Amazon wants to rekindle their relationship with you. They’re really, really sorry they were charging you so much for just reading a book with them, so they want to offer you another chance at making things work. And this time they’re only charging you $139. That’s right, Amazon’s Kindle, which just last year was priced at $299, is now only $139. In spite of the press about how the Kindle’s sales accelerated last quarter, the fact is that the iPad made quick business of mopping the floor with the Kindle, and the only hope Amazon has is to do exactly what they’re doing, which is price-slashing. If you read that Business Week article, you might take note of the fact that while Amazon expects to sell over 3 million Kindles this year, Apple sold over 3 million iPads in just EIGHTY DAYS. We poked a lot of fun at the iPad this year, and even rounded up aspiring “iPad Killers”, but the fact is, if any of those devices really intend to do any killing, they’ll mostly be killing themselves by marketing themselves that way. In his seemingly unending genius, Steve Jobs made us think Apple was launching a new device, when what they really were doing was launching a platform and shifting a paradigm. Although I’m still anxiously awaiting a more full-featured iPad-like device from whoever builds a good one first, I’d buy an iPad hands-down over a Kindle for media consumption.
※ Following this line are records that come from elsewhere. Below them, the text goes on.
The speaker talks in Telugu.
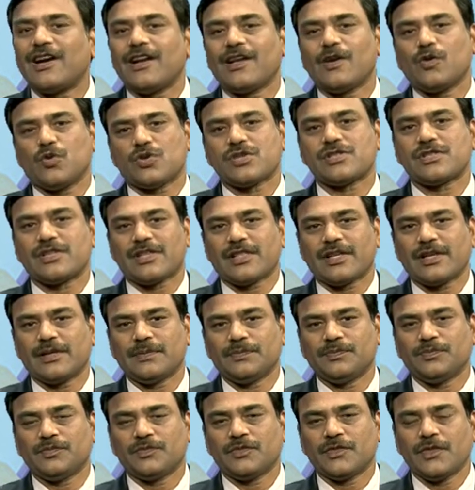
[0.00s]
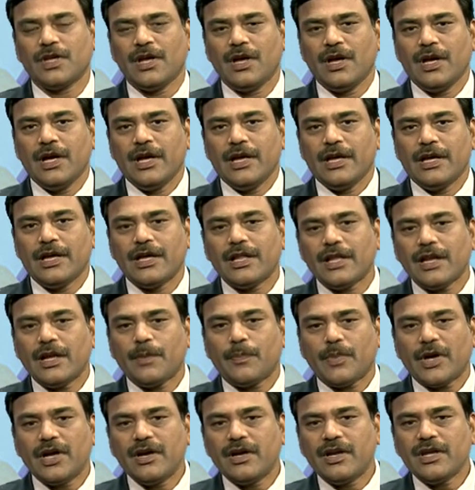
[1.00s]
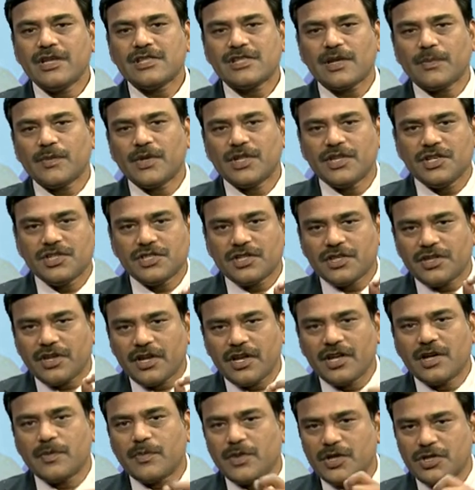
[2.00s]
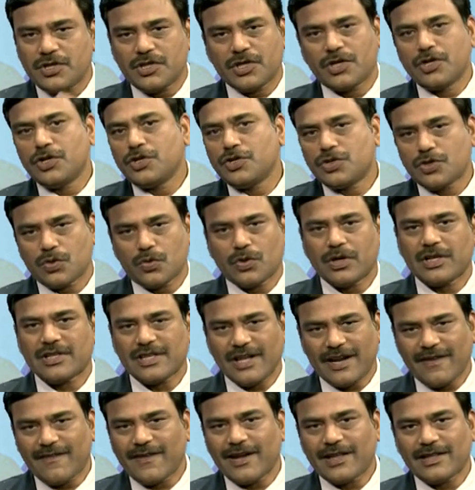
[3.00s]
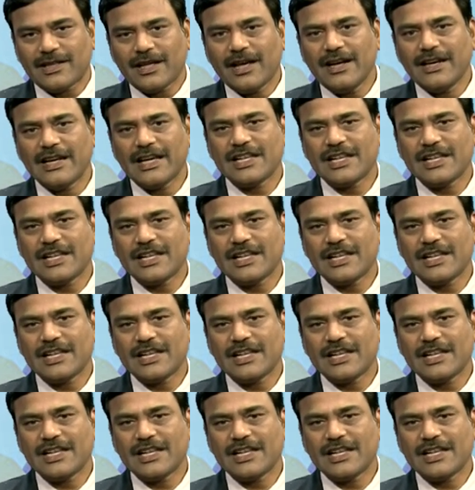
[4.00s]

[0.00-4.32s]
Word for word: వాళ్ళకి వస్తుంది hmm. ఏదైనా పంటికి సంబంధించిన ట్రీట్మెంట్ చేయించుకున్న తర్వాతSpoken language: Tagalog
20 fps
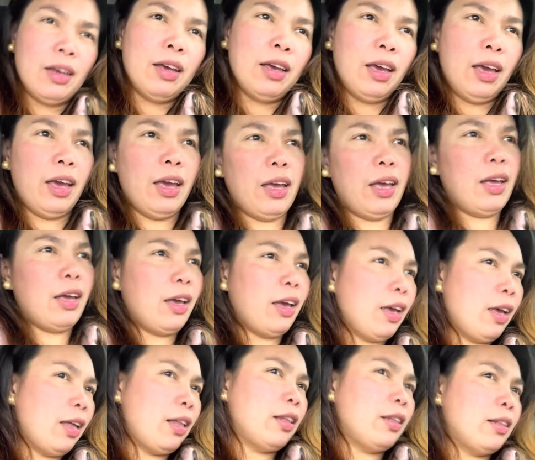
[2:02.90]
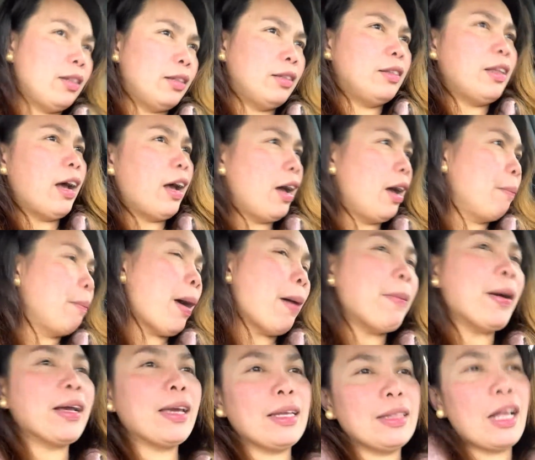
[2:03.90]
and uh,
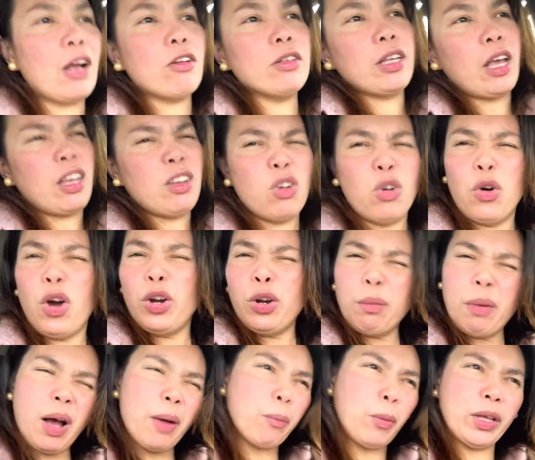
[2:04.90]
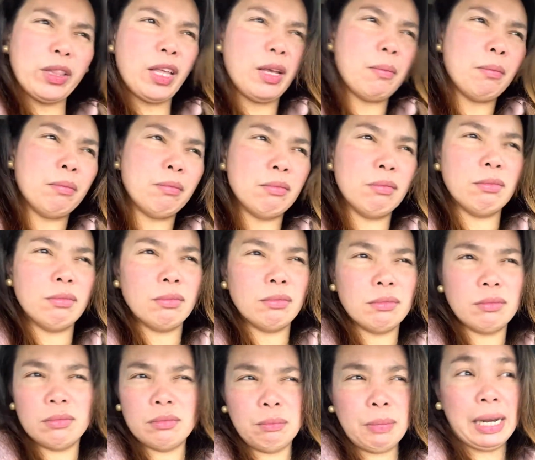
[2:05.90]
papakita ko sa inyo kung ano mga pwedeng
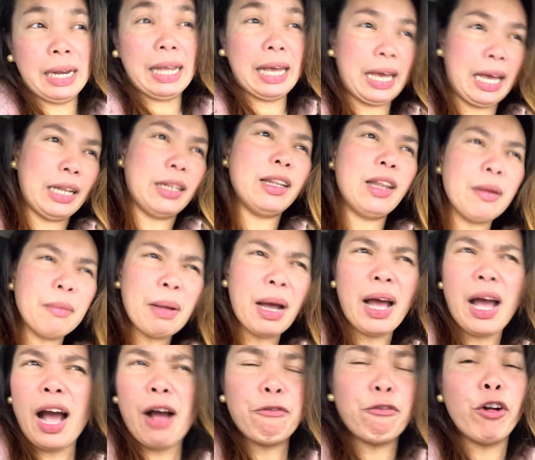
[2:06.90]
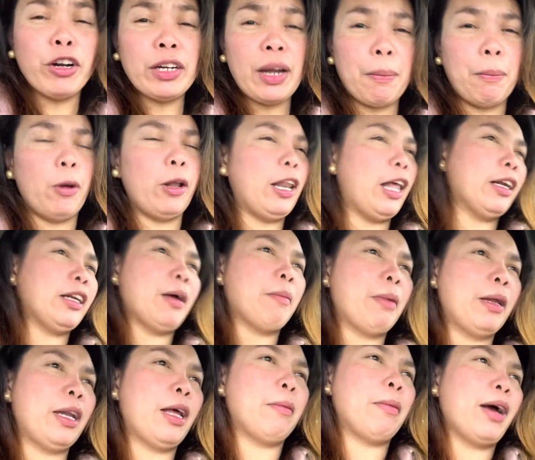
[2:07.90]
bilhin na mga affordable lang
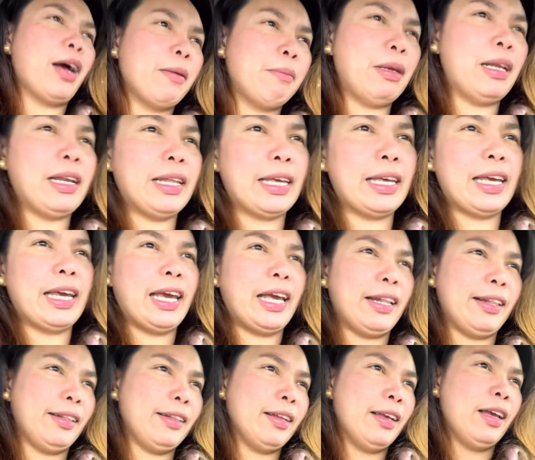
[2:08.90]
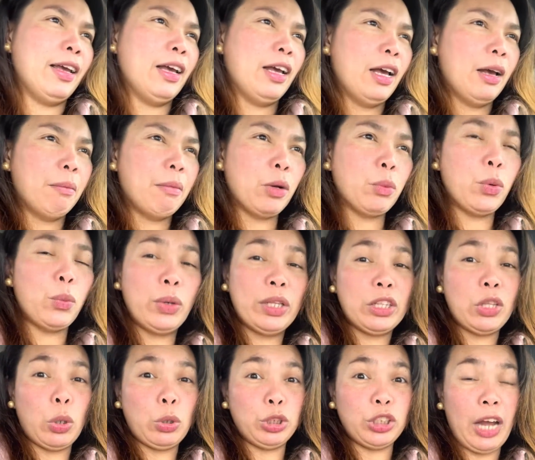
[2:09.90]
naman na mga bilhin.
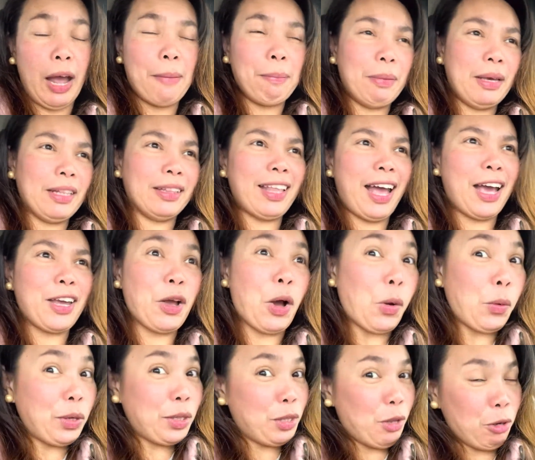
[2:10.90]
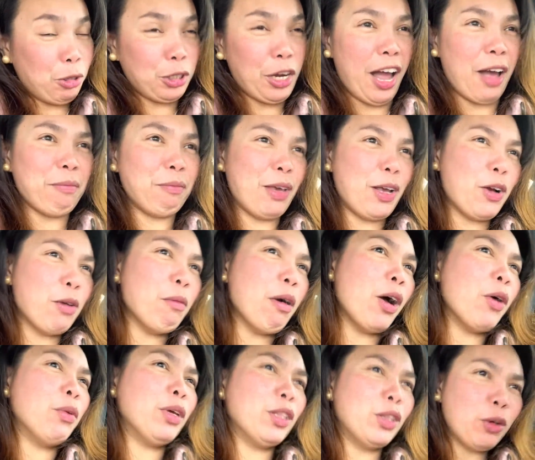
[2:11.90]
Magwi-window shopping tayo. O window shopping, kung
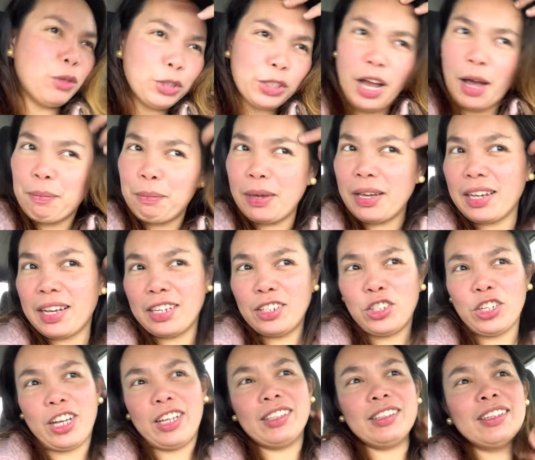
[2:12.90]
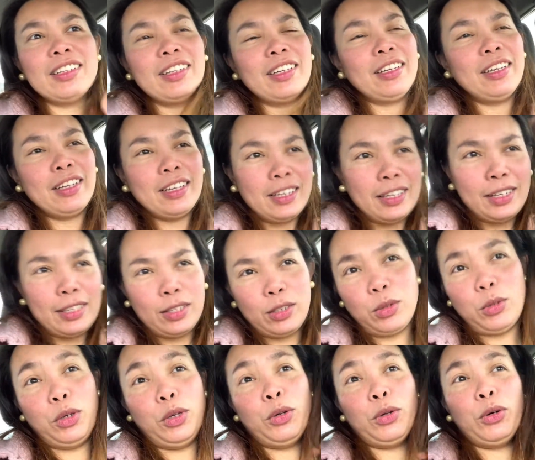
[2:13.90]
maka-window shopping ka dyan. So
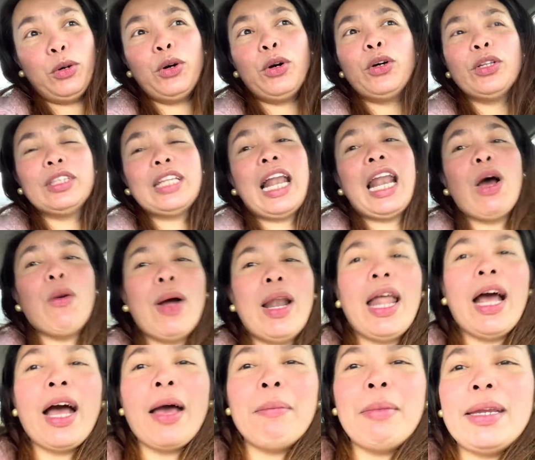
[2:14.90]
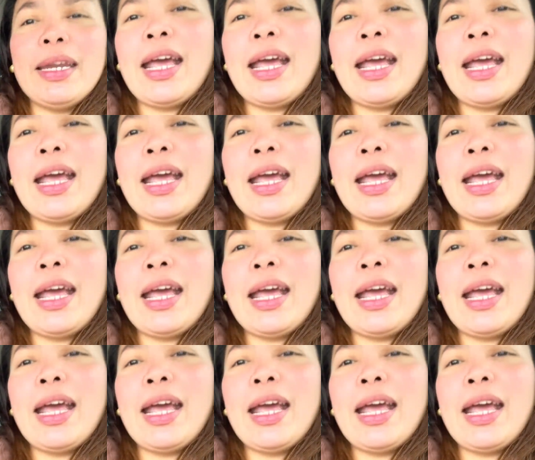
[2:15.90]
yun. Dalawa lang kami ni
But I don’t want to use an iPad or a Kindle, I want to be on them. As a media creator, this is possibly the most exciting new publishing channel since the web itself gained a wide reach, and I’m more excited than you could imagine about the possibilities; it’s the first time in a while that a platform with such broad potential reach is accessible to “the little guy”. As this Ad Age article about Virgin’s new iPad-only magazine “Maverick” points out, major publishers have their hands tied because they can’t charge less for an app than they do for the print version of their established magazines, so they have less incentive to get involved, because they’d potentially be damaging their own struggling profit model. Expect to see an explosion of new development much like iPhone apps, but with much richer content and easier distribution of content if you’re a media creator. And look for us there soon.